EXERCISE INSTRUCTIONS: Beginning with the line containing "[00:04:17.04 to 00:04:18.04]" and ending at the last line of the records, transcribe each line exactly. Do not include pictures.

DATA IN THIS EXERCISE:
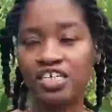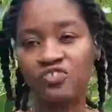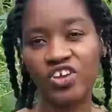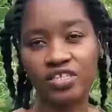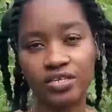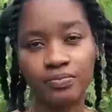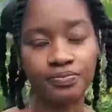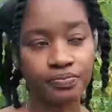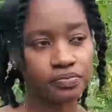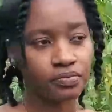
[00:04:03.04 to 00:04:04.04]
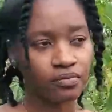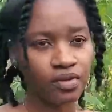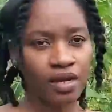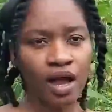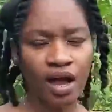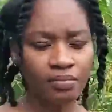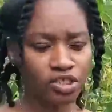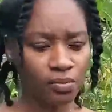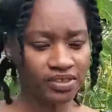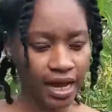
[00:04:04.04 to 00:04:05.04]
fit,
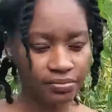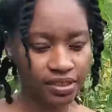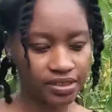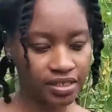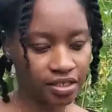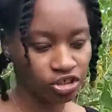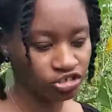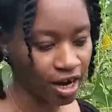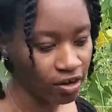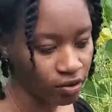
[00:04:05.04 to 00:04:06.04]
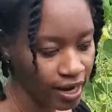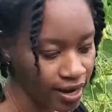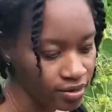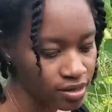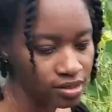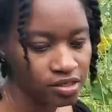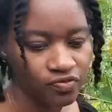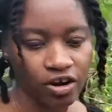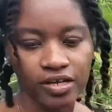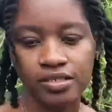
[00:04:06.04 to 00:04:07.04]
sometimes the seeds dry out like these. For
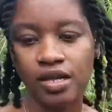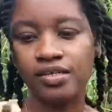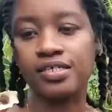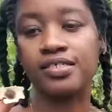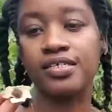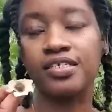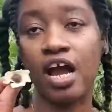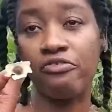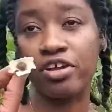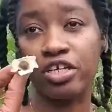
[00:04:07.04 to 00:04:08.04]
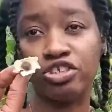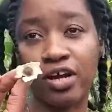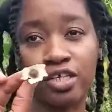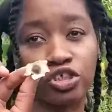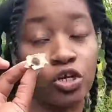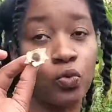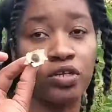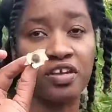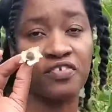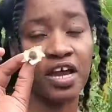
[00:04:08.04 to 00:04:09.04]
instance, the seeds are really dry, so you wouldn't
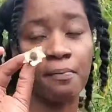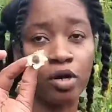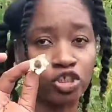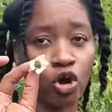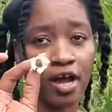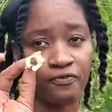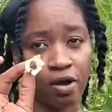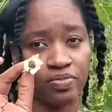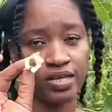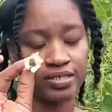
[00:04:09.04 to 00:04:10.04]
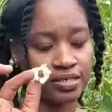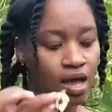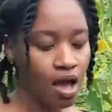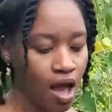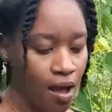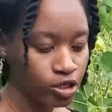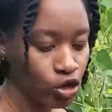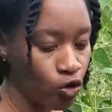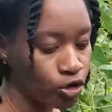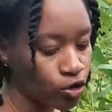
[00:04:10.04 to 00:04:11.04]
even get much oil from this.
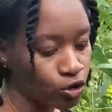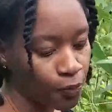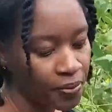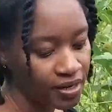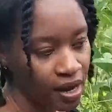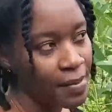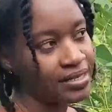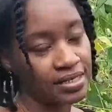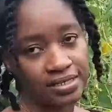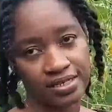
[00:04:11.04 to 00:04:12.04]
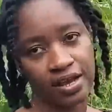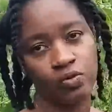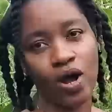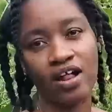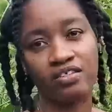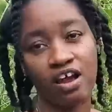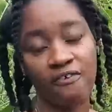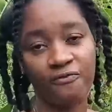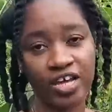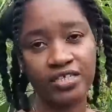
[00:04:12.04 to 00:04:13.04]
So you pick them, as he said, while they are
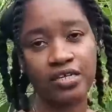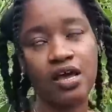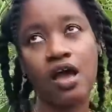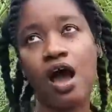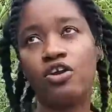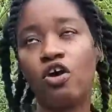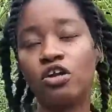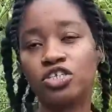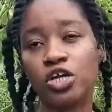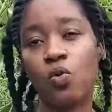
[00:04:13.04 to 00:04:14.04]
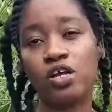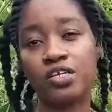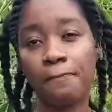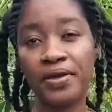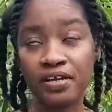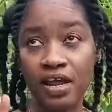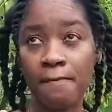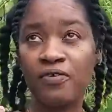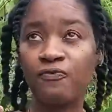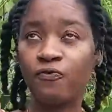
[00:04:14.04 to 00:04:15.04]
fit, and also you want to pick them
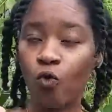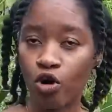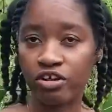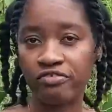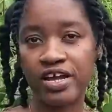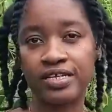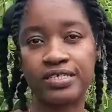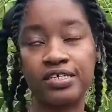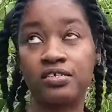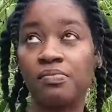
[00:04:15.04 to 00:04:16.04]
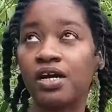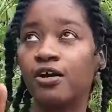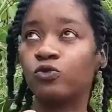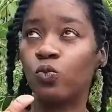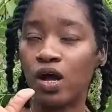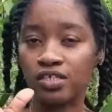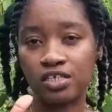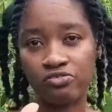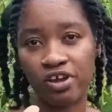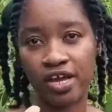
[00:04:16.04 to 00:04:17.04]
before the rainy season, because once the
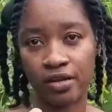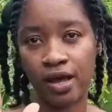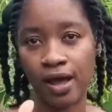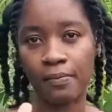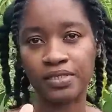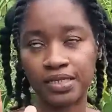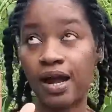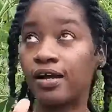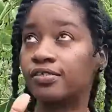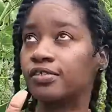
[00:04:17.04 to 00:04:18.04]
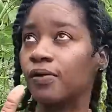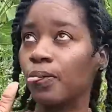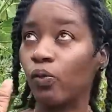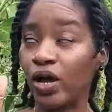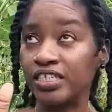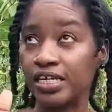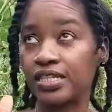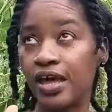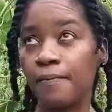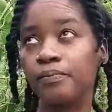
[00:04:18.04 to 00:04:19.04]
rain starts wetting
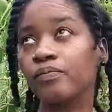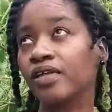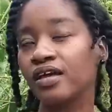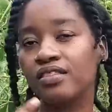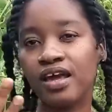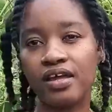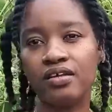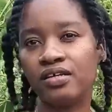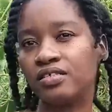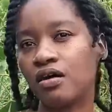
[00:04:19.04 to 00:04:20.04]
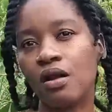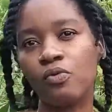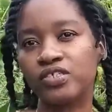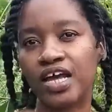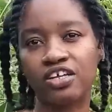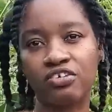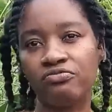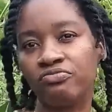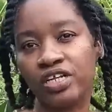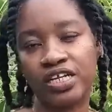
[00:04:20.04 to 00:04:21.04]
them, then it's almost like you
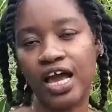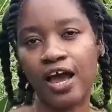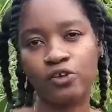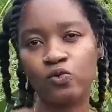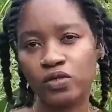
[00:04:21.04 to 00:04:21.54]
really can't use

SOLUTION FOR THIS TASK:
[00:04:17.04 to 00:04:18.04]
[00:04:18.04 to 00:04:19.04]
rain starts wetting
[00:04:19.04 to 00:04:20.04]
[00:04:20.04 to 00:04:21.04]
them, then it's almost like you
[00:04:21.04 to 00:04:21.54]
really can't use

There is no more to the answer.